In der Auseinandersetzung um den geplanten Nationalpark im Nordschwarzwald arbeiten einige Gegner mit Agitation statt mit Aufklärung. Die politische Kultur im Land nimmt dabei Schaden, findet Andrea Koch-Widmann.

Stuttgart - Schluss mit der Basta-Politik, die Bürger sollen gehört und beteiligt werden. Das hat sich die grün-rote „Bürgerregierung“ auf die Fahnen geschrieben. Solche Beteiligungsrunden werden schon vielfach praktiziert – beim Runden Tisch zum umstrittenen Pumpspeicherwerk in Atdorf, beim Filderdialog über einen besseren Flughafenbahnhof, im Vorfeld eines neuen Klimaschutzgesetzes, beim Nationalpark im Nordschwarzwald.

 

Solche Bürgerbeteiligungen wecken Hoffnungen, besteht doch die Chance, Einfluss zu nehmen auf Projekte, sie zum Besseren zu wenden oder sie zu verhindern. All dies sind berechtigte Motive der jeweiligen Interessengruppen. Doch zeigen die jüngsten Auseinandersetzungen im Land, dass einige diese Debatten offenbar als Kampf begreifen, in dem alles erlaubt ist, um die eigene Meinung durchzusetzen. Der vehemente Protest einiger Agitatoren gegen Stuttgart 21, in dem mitunter Grenzen des politischen Anstands gefallen sind – durch Fahndungsplakate, durch unpassende historische Vergleiche, als etwa der Abriss der Bahnhofsflügel mit der Niederlage bei Stalingrad verglichen wurde oder den Schuhwurf auf Ministerpräsident Winfried Kretschmann –, hat neue Maßstäbe gesetzt, sicher keine besseren.
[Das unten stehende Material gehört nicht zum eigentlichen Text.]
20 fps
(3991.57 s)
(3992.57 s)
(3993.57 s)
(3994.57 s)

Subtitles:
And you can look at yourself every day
Gegner haben sich zum Sprachrohr der Region aufgeschwungen

Auch im Kampf gegen den Nationalpark werden Grenzen zum Unguten verschoben. Die organisierten Gegner haben sich lautstark zum Sprachrohr der Region aufgeschwungen und fühlen sich legitimiert durch 26 000 Unterschriften. Ihre grünen, rot durchgestrichenen Anti-Nationalpark-Schilder sind in der ganzen Region präsent. Die Mitglieder machen Stimmung gegen den Nationalpark. Gezielt werden Gerüchte gestreut über Personen, Einzelne im Internet an den Pranger gestellt. Der Verein schürt Ängste – vor dem Borkenkäfer, vor einer grünen Ökodiktatur und treibt mit der Kampagne einen Keil in die Bevölkerung. Schlimmer noch: anders als in einer anonymen Großstadt droht in den kleinen Gemeinden, wo jeder jeden kennt und man sich im Grunde nicht aus dem Weg gehen kann, das soziale Gemeinwesen auseinanderzubrechen.
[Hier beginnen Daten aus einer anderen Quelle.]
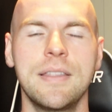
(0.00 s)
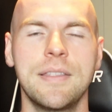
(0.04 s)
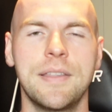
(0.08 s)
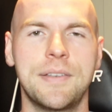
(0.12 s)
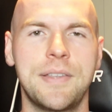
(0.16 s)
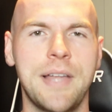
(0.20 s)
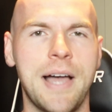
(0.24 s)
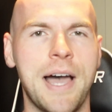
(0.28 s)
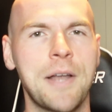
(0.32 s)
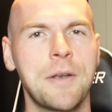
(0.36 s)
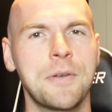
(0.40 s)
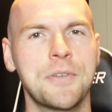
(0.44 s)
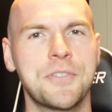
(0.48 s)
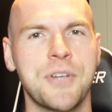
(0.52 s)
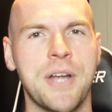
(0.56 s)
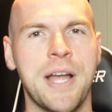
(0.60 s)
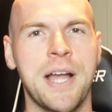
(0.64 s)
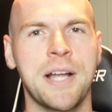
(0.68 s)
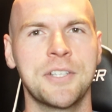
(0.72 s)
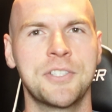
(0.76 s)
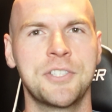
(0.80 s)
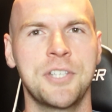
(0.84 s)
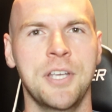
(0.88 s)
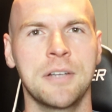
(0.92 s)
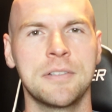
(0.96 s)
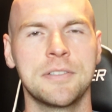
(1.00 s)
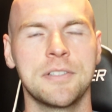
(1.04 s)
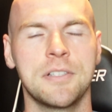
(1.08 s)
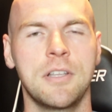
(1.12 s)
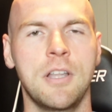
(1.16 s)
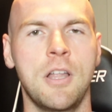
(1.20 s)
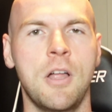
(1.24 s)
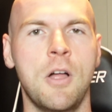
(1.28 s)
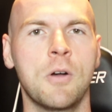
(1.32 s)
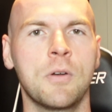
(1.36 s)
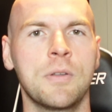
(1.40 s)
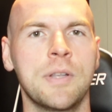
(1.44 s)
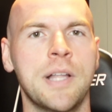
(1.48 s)
The title track chugs
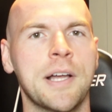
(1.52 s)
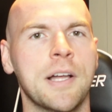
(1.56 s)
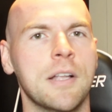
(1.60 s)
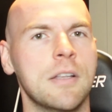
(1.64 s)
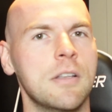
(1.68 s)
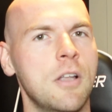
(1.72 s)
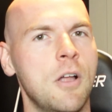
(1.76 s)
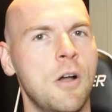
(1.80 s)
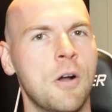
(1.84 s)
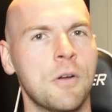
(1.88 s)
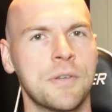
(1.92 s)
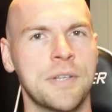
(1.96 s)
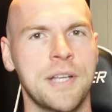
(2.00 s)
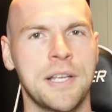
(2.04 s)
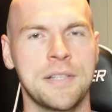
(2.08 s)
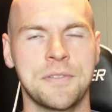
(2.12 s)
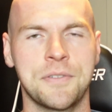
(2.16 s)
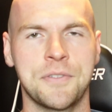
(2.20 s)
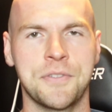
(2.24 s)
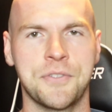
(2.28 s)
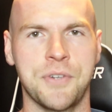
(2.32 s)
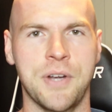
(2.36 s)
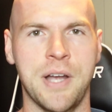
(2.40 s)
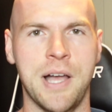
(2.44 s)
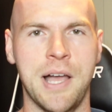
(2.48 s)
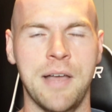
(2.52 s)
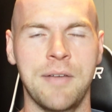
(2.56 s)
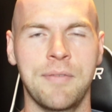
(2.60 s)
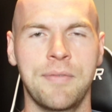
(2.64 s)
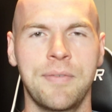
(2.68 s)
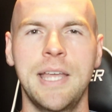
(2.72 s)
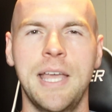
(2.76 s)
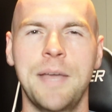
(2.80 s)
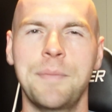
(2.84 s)
along like a long desert drive,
Dabei geht es hier nicht um ein milliardenschweres Bauprojekt, sondern um ein kleines, nur zehn mal zehn Kilometer großes Naturschutzgroßgebiet. Es geht um einen Nationalpark, in dem auch die Menschen als Erholungssuchende und von der Natur Lernende willkommen sind. Es geht um einen touristischen Magneten mit internationaler Strahlkraft. Das erkennen inzwischen immer mehr Politiker, Bürgermeister, Landräte, Gastronomen, große Vereine wie der Schwarzwaldverein bis hin zum kleinen Skiclub. Das Gutachten zum Nationalpark hat sie überzeugt. Selbst die CDU-Landtagsfraktion, die im Übrigen einen Nationalpark in ihrem Wahlprogramm führte, hat keine Bedenken mehr, sofern noch ein paar „Prüfsteine“ von der Landesregierung abgearbeitet werden. Demnach kann die Regierung der Abstimmung im Landtag gelassen entgegensehen – den Nationalpark wird nicht nur die Regierungsmehrheit tragen. Das ist gut für die Legitimation des Projekts.
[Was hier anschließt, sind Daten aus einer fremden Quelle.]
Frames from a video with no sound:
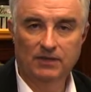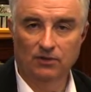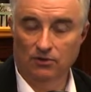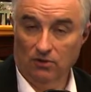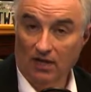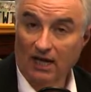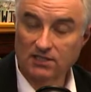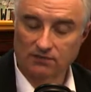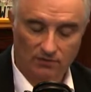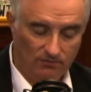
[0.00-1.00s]
you know there are
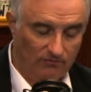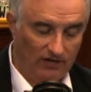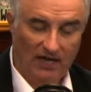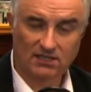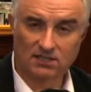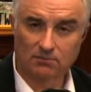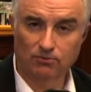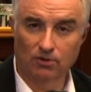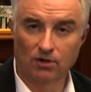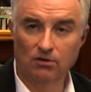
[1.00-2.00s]
lots of them, Foxit
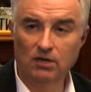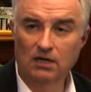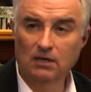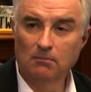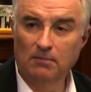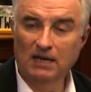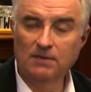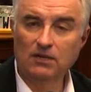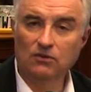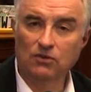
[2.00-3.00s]
Pro.
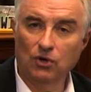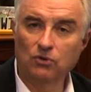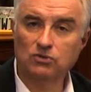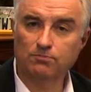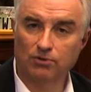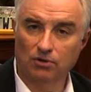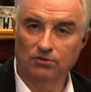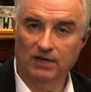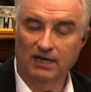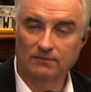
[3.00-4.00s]
Maybe those
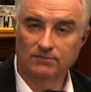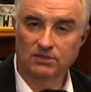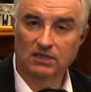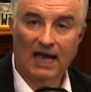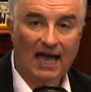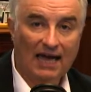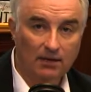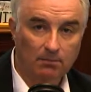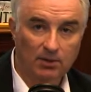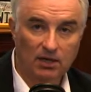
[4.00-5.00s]
programs
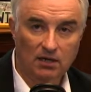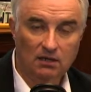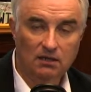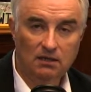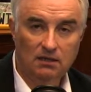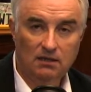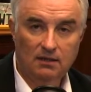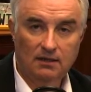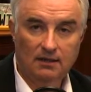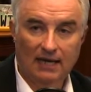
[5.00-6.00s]
had a bug
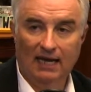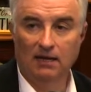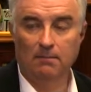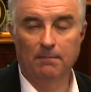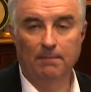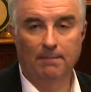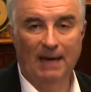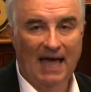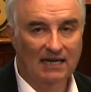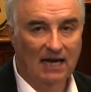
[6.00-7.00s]
and a
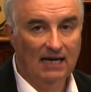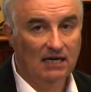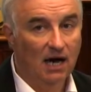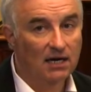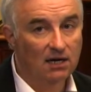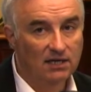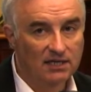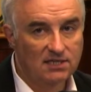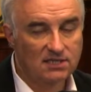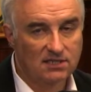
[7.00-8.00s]
bad guy got on
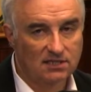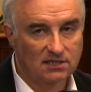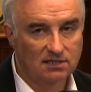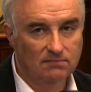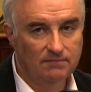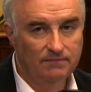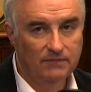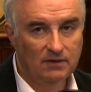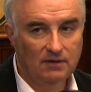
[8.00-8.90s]
his system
Horrorvision eines toten Waldes

Dass nun die Gegner mit demagogischen Methoden das Meinungsbild beeinflussen wollen – sie verteilen Pamphlete, zeichnen die Horrorvision eines toten Walds –, geht selbst Oppositionspolitikern zu weit, obwohl sie von Grün-Rot stets die Beteiligung der Bürger einfordern. Tatsächlich holen nur sieben von 19 möglichen Nationalparkgemeinden ein Meinungsbild ein. Das Votum ihrer Bürger können die Bürgermeister nicht ignorieren, selbst wenn sie inzwischen für einen Nationalpark sind, die Mehrheit der Gemeinde aber dagegenstimmen würde. Wenn Emotionen statt Argumente zählen, wenn mit Polemik Ängste geschürt werden, dann sind demokratische Prozesse in Gefahr. Bürgerbeteiligung wird so ad absurdum geführt.